Use some basic commands like this to move into the cron.daily folder, and create a file status.sh,
cd etc
cd cron.daily
vi status.sh
VI starts off in a view mode, and you hit i to change to insert mode. Put the text above or similar as required. Then when you have finished editing run the following commands to stop edit mode, save the file and exit.
ESC
SHIFT + :
x
Make sure you put the correct email address in the file, and some basic BTRFS, scrub, and SMART status information will be emailed daily. This being a shell script means you can put any command you like in the file.
Also put the correct pool and device names in your file. The device names can be obtained using this command,
btrfs fi show
I have added some smart switches such as -d sat as these are required for my external hard drives.
The only other thing I was thinking would be to grep the text and look for failures and summarise that at the start of the email.
That … looks bad. That’s telling you that you have varying numbers of read and write errors across many disks in your pool.
Also, I’m not sure why you’re grepping out the healthy stats (grep -vE ' 0$')
I would also suggest sort -n rather than sort, as it will ignore the alphanumeric differences, and give you just the counts descending.
In your output, there appears something very wrong with one of the following:
Your pool
Your disk controller/motherboard
Your disks sd[bcdfkl]
Here is an example of what the output of stats output should look like (from my own system)
Note that I only have 2 read errors on a single disk.
I grepped out the non-zero, because they were things I don’t care about. No need to see a report that shows a bunch of lines with 0. And I did the sort over sort -n so that it was sorted by the drive labels (sda/b/c)

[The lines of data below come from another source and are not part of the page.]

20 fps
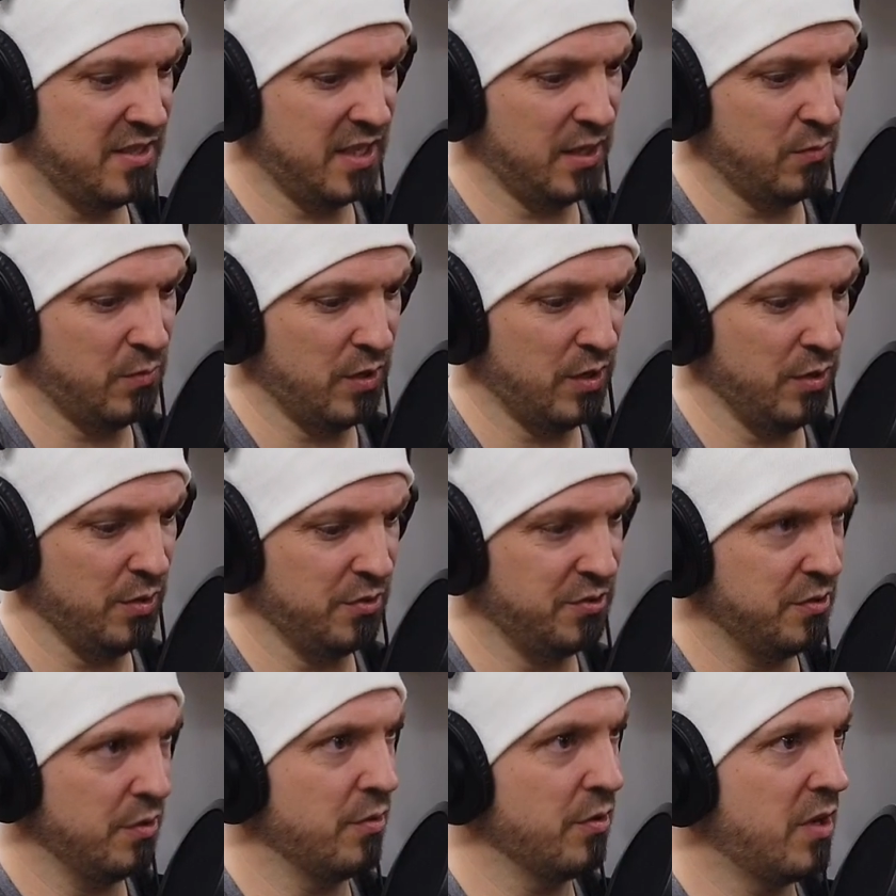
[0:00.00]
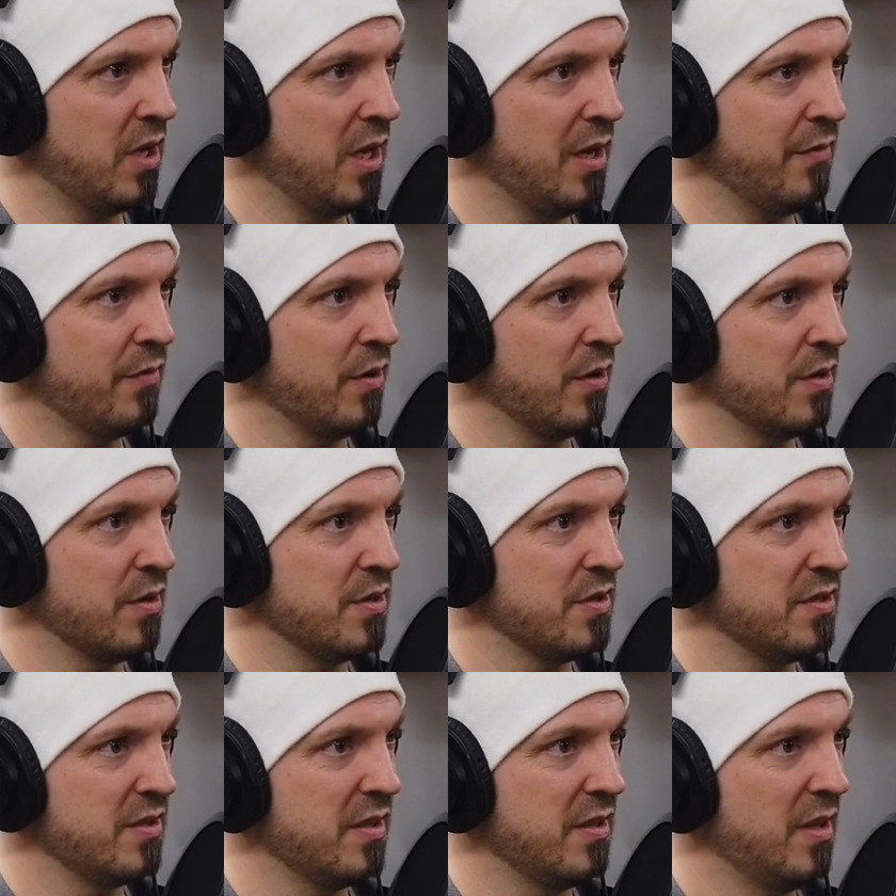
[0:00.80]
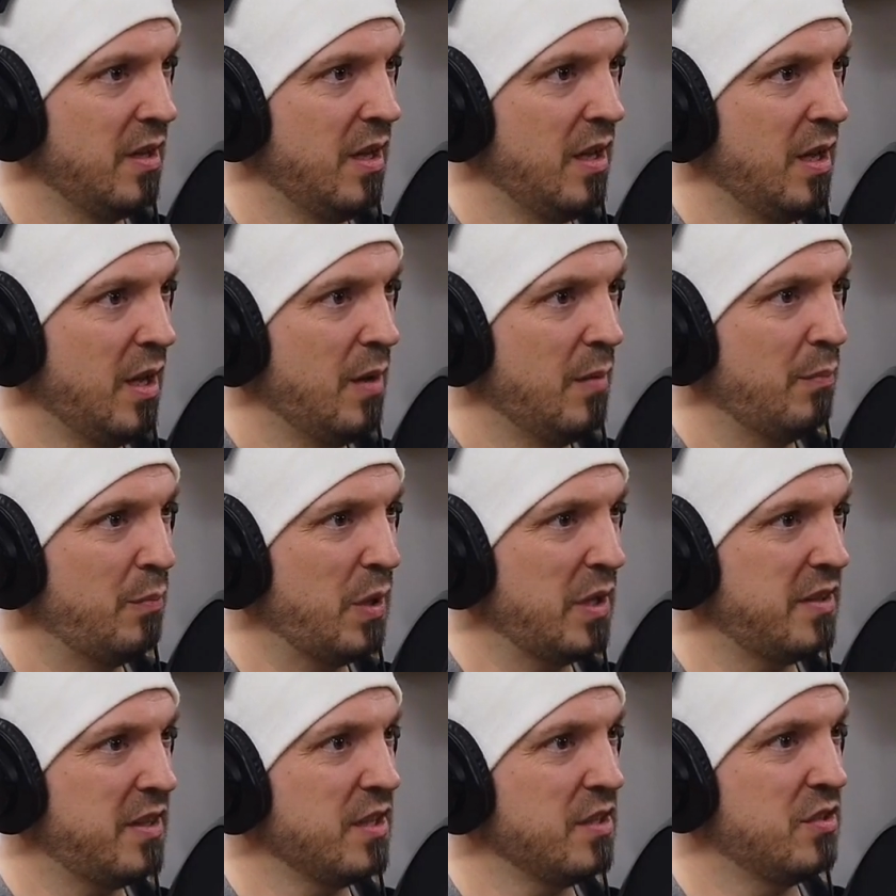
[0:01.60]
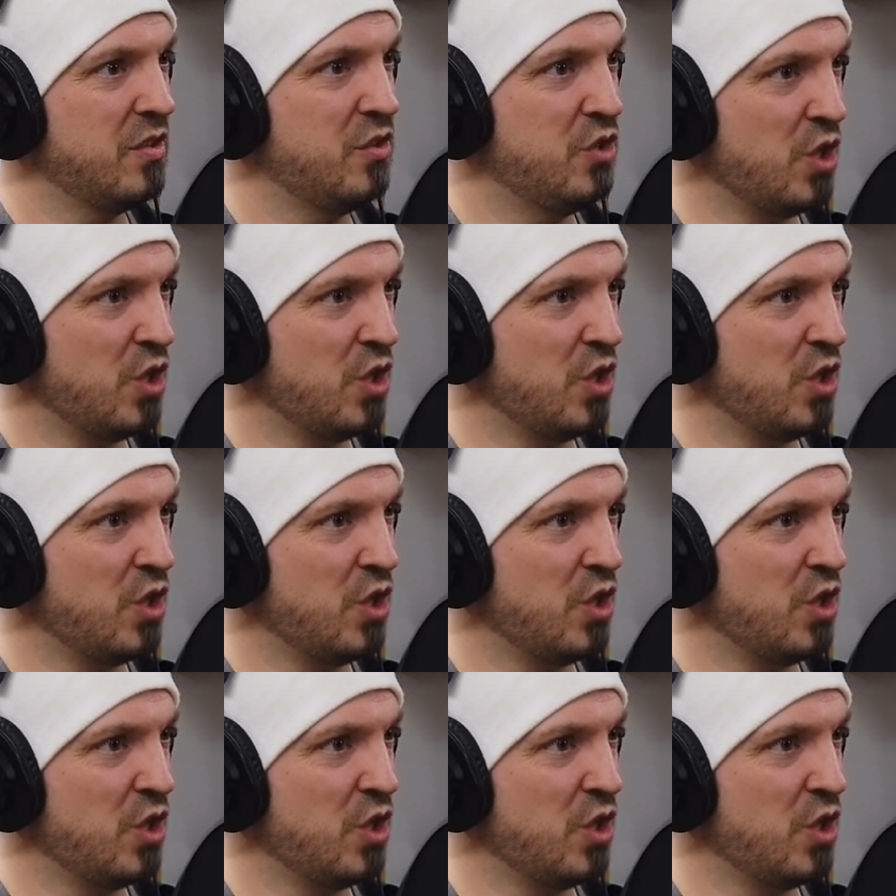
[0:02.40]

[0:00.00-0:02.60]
has like one of those little covers. But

So things seems to be running fine. I’ve got no SMART errors. I’ve had Rockstor running on this motherboard for 18 months, and with the current PERC h200 card for the last 4 months. My disks are all varying ages (some pretty new, some quite old). So maybe it is just an aging disk, and SMART hasn’t complained yet?
I just did a btrfs device stats -z /mnt2/MainPool to zero out the stats, and am running a scrub now. I’ll keep checking and see if the error numbers start going up again.
That makes sense, though it does prevent the ability to gain an overview - IE: How many out of the total disks are not happy.
Note that SMART has thresholds when reporting errors, IO errors are typically only reported once you’ve breached the threshold (that said, I’d have expected sdb/sdf to have done so, based on that output!)
Zeroing the stats and scrubbing is a good interim test, but worth noting that a scrub may not need to touch a lot of the data.
I thought a scrub touched all of the data, no? From the man page:
btrfs scrub is used to scrub a btrfs filesystem, which will read all data and metadata blocks from all devices and verify checksums. Automatically repair corrupted blocks if there’s a correct copy available.
in case so many disks are affected…do you use an external controller? its unusual that 6 cables or disks break at the same time…i would vote for the controller to be broken…
The good news is that I have now been running for the last 14 days, and all my stats are 0 still. I guessing if the controller was bad, or if I had a bad disk/disks, I’d have started to see some numbers.
I’ll keep an eye on it, but I’m thinking it was just an anomaly (knock on wood).